I used to have my hair coloured on a regular basis. I have brown hair and would put a bit of a red tint in it. When I was trying to stop cutting and was in a bit of a bad place, I was due for a colour and picked out the loudest red possible. The hairdresser kind of kept trying to get me to tone it down a little, but I was pretty insistent.

Inside I knew I was punishing myself and if I couldn't cut, then this was the next best thing.

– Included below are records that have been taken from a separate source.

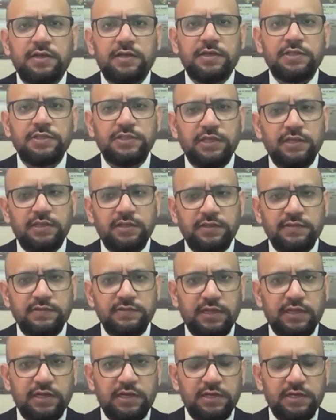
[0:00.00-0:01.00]
There is
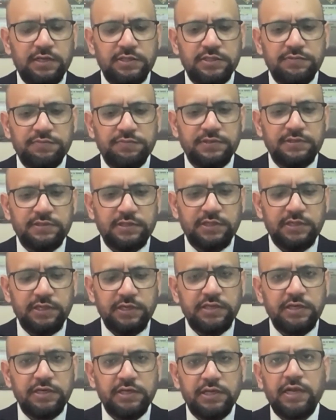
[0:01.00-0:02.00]
a
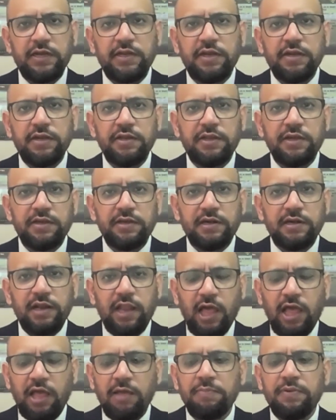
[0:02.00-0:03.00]
sophisticated and dedicated
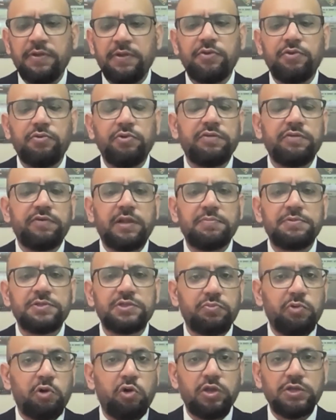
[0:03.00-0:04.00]
lab to develop
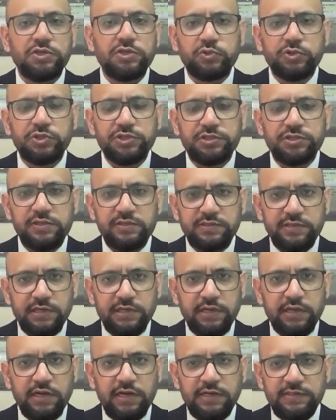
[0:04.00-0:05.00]
small educational
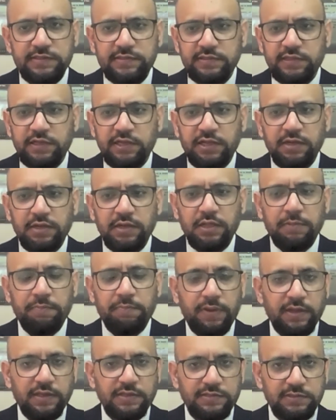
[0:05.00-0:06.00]
satellites in
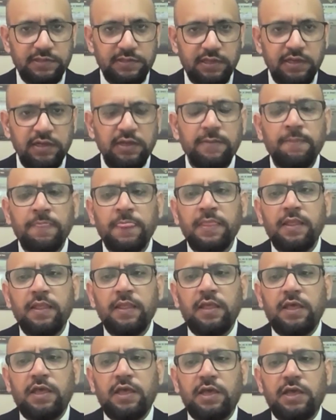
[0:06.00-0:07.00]
Pakistan,
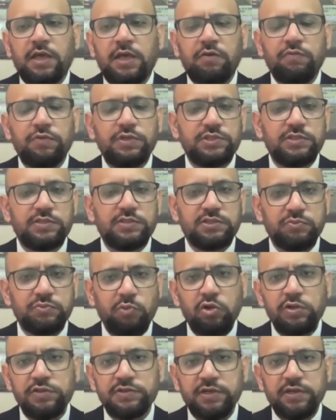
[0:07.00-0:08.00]
which is
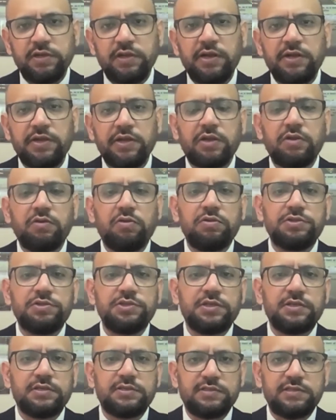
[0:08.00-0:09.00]
Small Satellite Technology
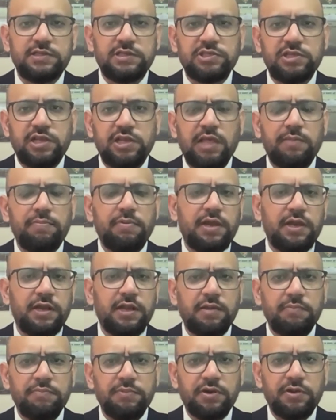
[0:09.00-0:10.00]
and Research Lab, and
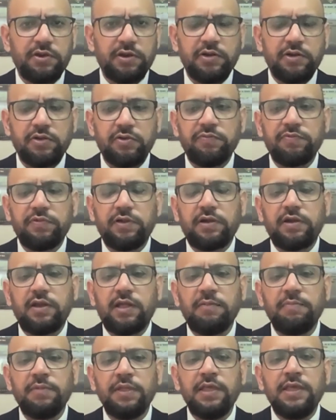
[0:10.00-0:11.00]
I'm the director of that
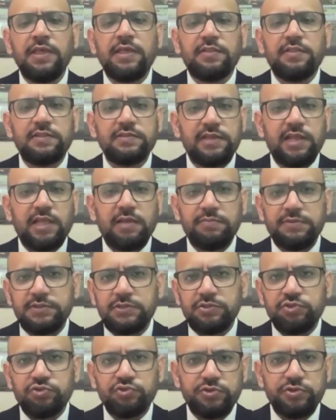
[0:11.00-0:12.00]
lab. This lab is
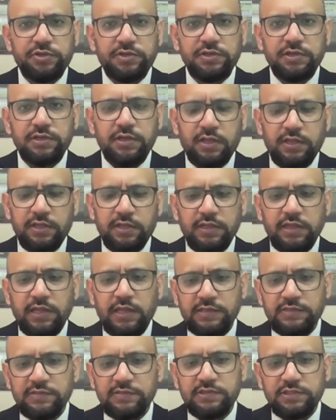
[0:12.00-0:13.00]
situated in
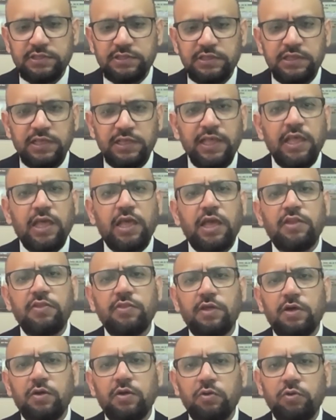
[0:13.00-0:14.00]
IST,
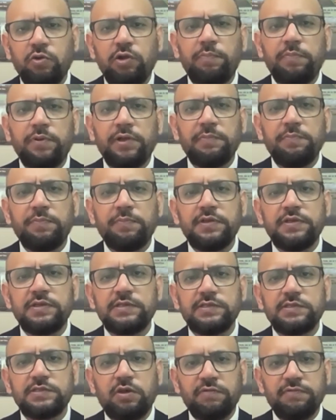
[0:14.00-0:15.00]
and the whole
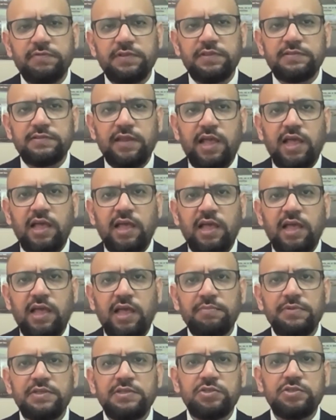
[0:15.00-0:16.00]
purpose of this lab
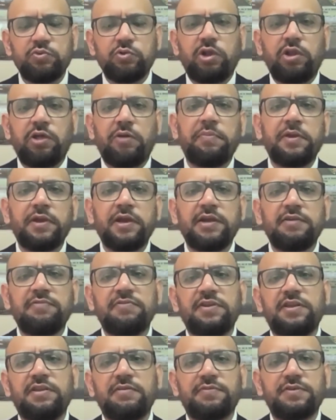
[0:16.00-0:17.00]
is to collaborate with
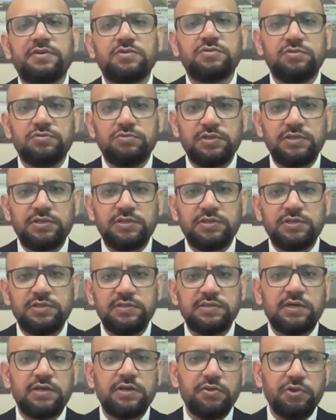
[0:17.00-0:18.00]
different students and
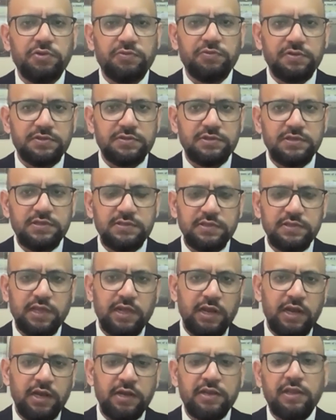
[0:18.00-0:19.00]
universities
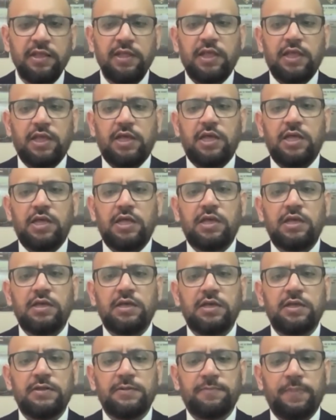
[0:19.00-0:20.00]
and
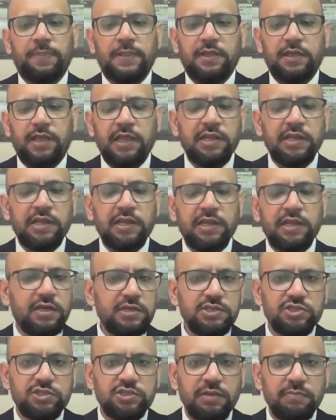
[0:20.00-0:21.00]
encourage
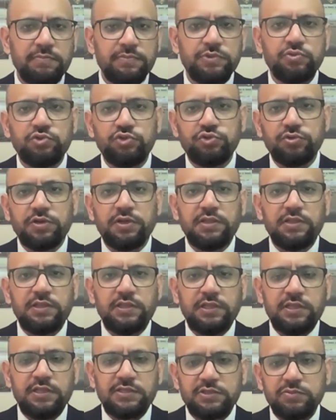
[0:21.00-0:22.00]
them to join
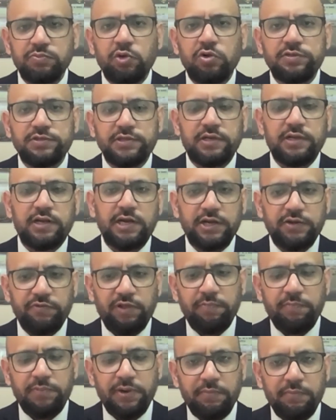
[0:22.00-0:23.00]
the small satellite
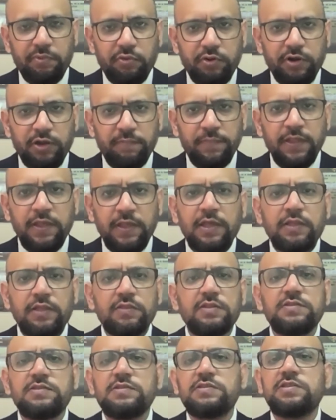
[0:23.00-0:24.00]
development program.
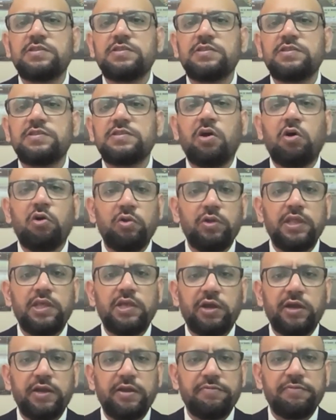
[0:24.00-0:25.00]
This is the only
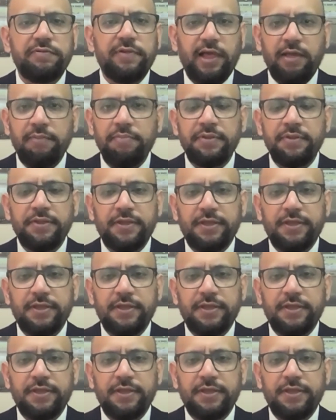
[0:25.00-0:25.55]
kind of lab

However, the hairdresser basically kind of refused to do that to my hair and ended up giving me a much more complimentary shade. Which I then hated because it wasn't harsh enough or punishing enough.

 

Re: Hair Colouring *poss si trigger*

Posted by Susan47 on February 11, 2005, at 1:17:55

In reply to Hair Colouring *poss si trigger*, posted by littleone on February 10, 2005, at 19:49:54

I don't do the haircolouring to excess but I do a little and it's not to punish myself. Dinah, about the punishing aspect of haircutting I'm just unable to know what it is that makes me cut my own hair, I know I first took the scissors to it well over a year ago to signal a change in my inner self. I know that. It was a tremendous act of rebellion. I just disappeared into the bathroom and thirty minutes later came out... different. My children were, like, "What did you do to your hair mom?". It just kept on going from there, it got shorter and shorter and displayed little variations, nothing overt, but not too subtle either when I got a bit too close to the scalp, and once I cut the skin of my knuckle very badly. Hasn't really stopped me. But this latest haircut by a professional, well, honestly I really can do better than that. I guess I'll just keep doing what feels good, and not worry about it too much. Hopefully I'll have the ability to stop if I want to one day. Thanks for your input, both of you, you were really helpful to me.